> **WHAT YOU NEED TO DO**
Among the entries below, only the lines from the one with "[0:02.00-0:03.00]" through the one with "[0:12.00-0:13.00]" are to be retyped, exactly and without pictures.

===== RECORDS SHOWN

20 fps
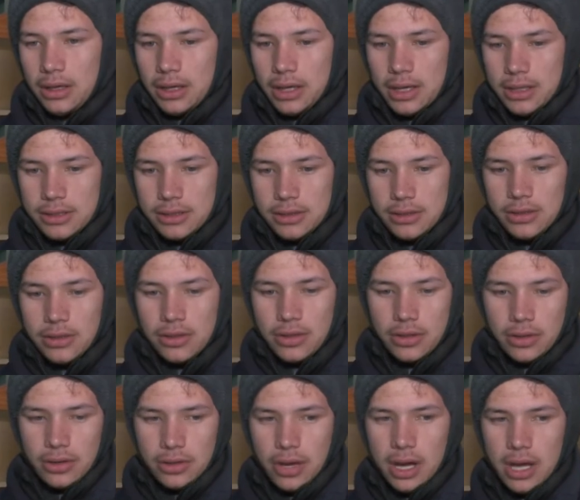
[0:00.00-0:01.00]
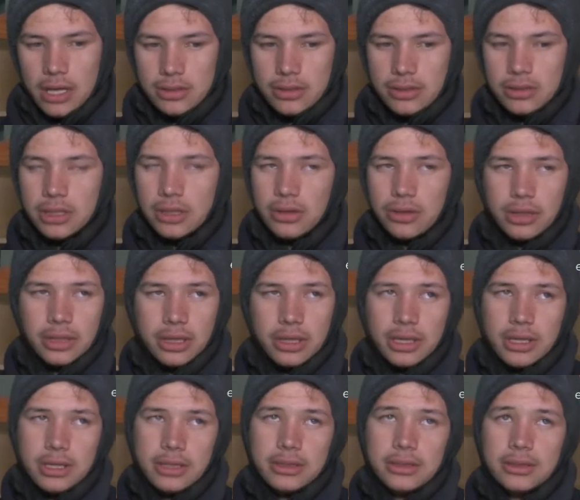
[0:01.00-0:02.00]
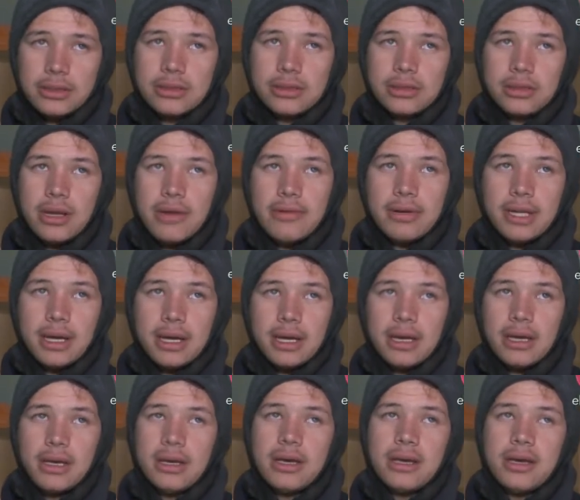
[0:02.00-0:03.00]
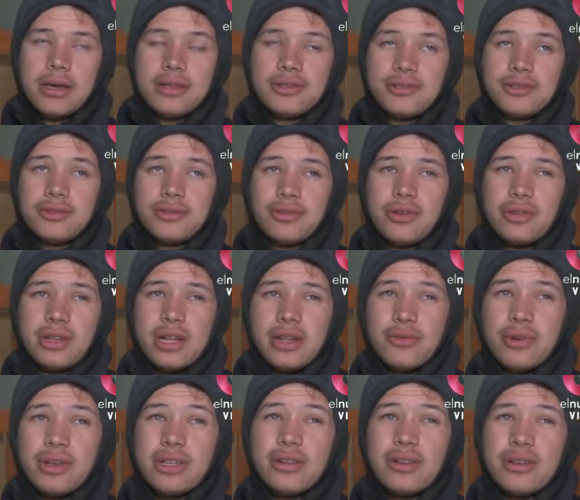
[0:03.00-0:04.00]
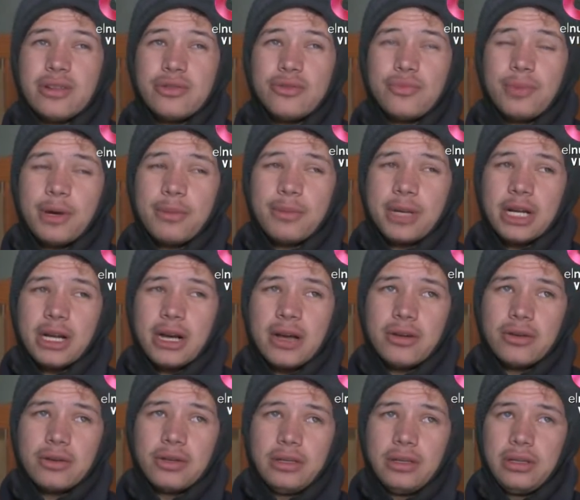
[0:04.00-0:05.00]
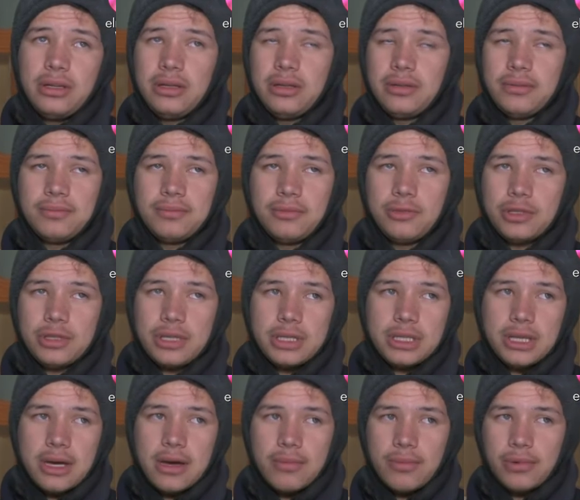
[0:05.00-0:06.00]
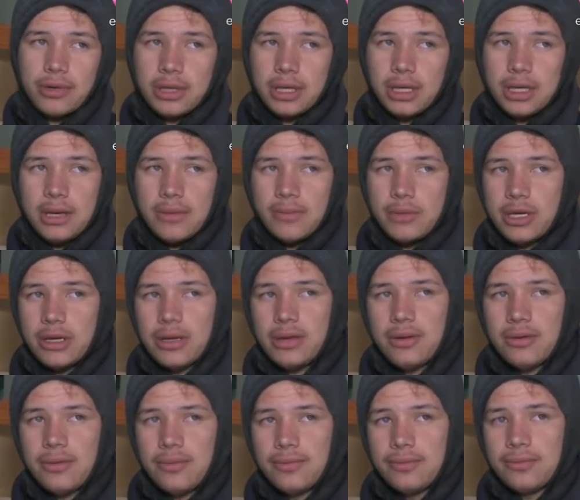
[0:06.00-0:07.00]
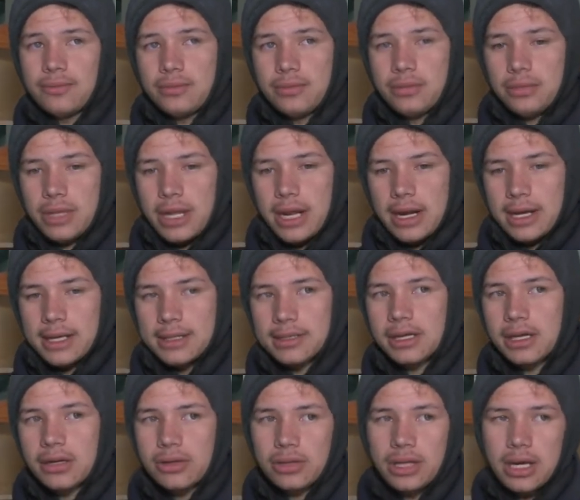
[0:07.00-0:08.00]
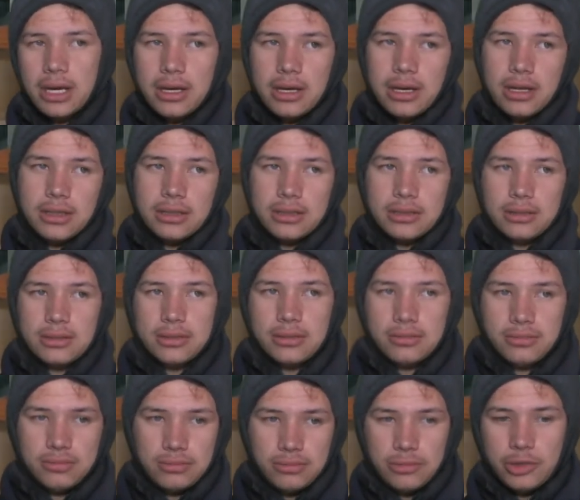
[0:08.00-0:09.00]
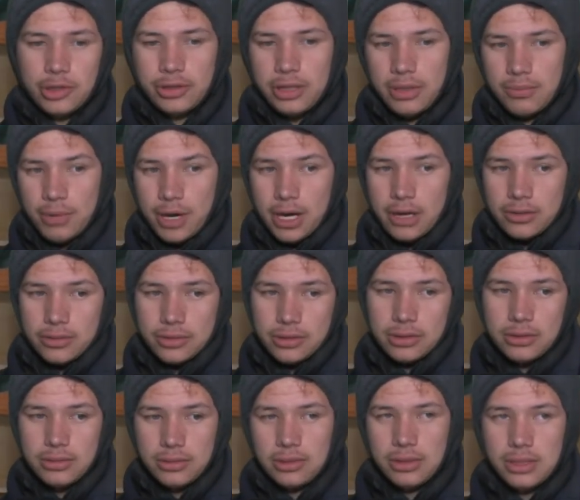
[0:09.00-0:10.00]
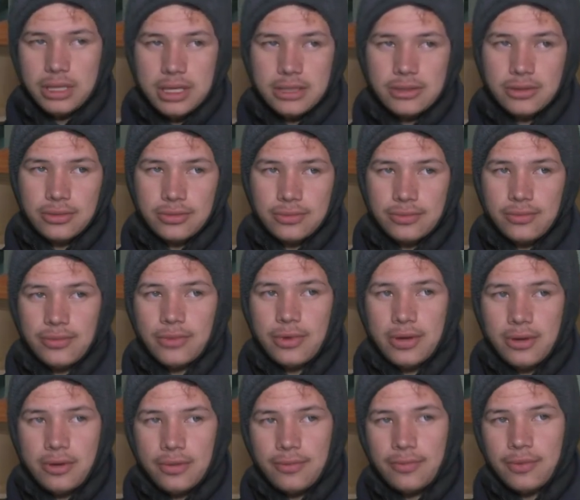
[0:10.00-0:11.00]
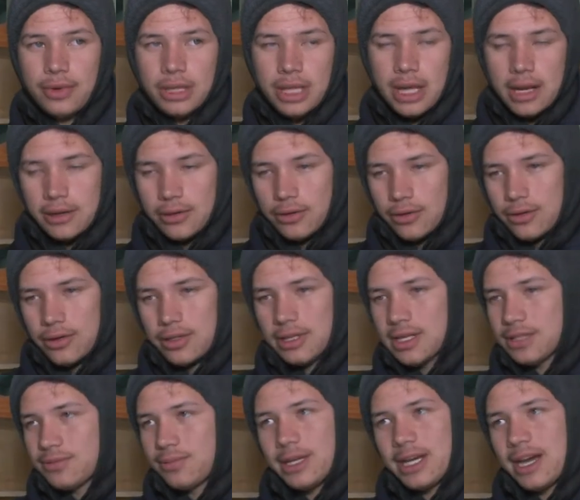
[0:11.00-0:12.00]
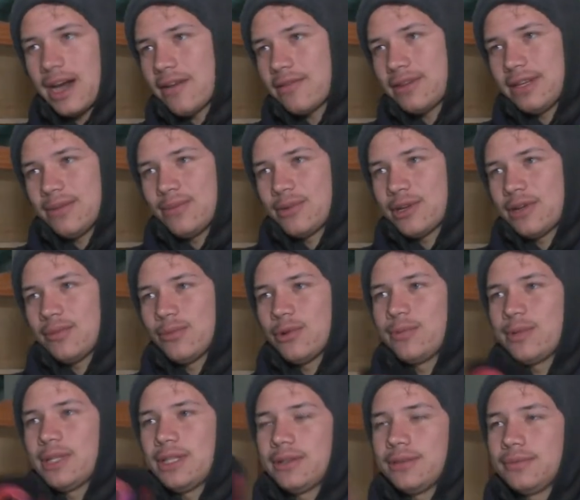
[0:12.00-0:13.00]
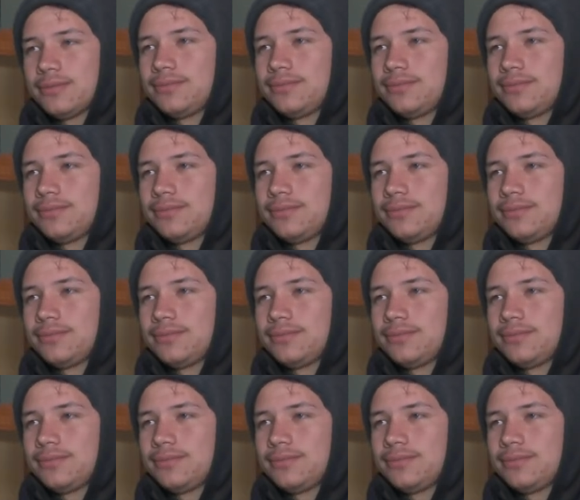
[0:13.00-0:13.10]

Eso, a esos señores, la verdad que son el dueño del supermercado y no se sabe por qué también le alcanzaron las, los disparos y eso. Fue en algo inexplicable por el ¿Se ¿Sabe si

==========
===== RECORDS SHOWN

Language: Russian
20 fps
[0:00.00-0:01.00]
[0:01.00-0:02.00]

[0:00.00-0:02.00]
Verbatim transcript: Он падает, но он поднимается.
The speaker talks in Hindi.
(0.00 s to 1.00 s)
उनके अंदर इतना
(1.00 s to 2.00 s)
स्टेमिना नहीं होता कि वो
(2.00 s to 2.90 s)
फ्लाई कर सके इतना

==========

> **COMPLETED TASK**
[0:02.00-0:03.00]
[0:03.00-0:04.00]
[0:04.00-0:05.00]
[0:05.00-0:06.00]
[0:06.00-0:07.00]
[0:07.00-0:08.00]
[0:08.00-0:09.00]
[0:09.00-0:10.00]
[0:10.00-0:11.00]
[0:11.00-0:12.00]
[0:12.00-0:13.00]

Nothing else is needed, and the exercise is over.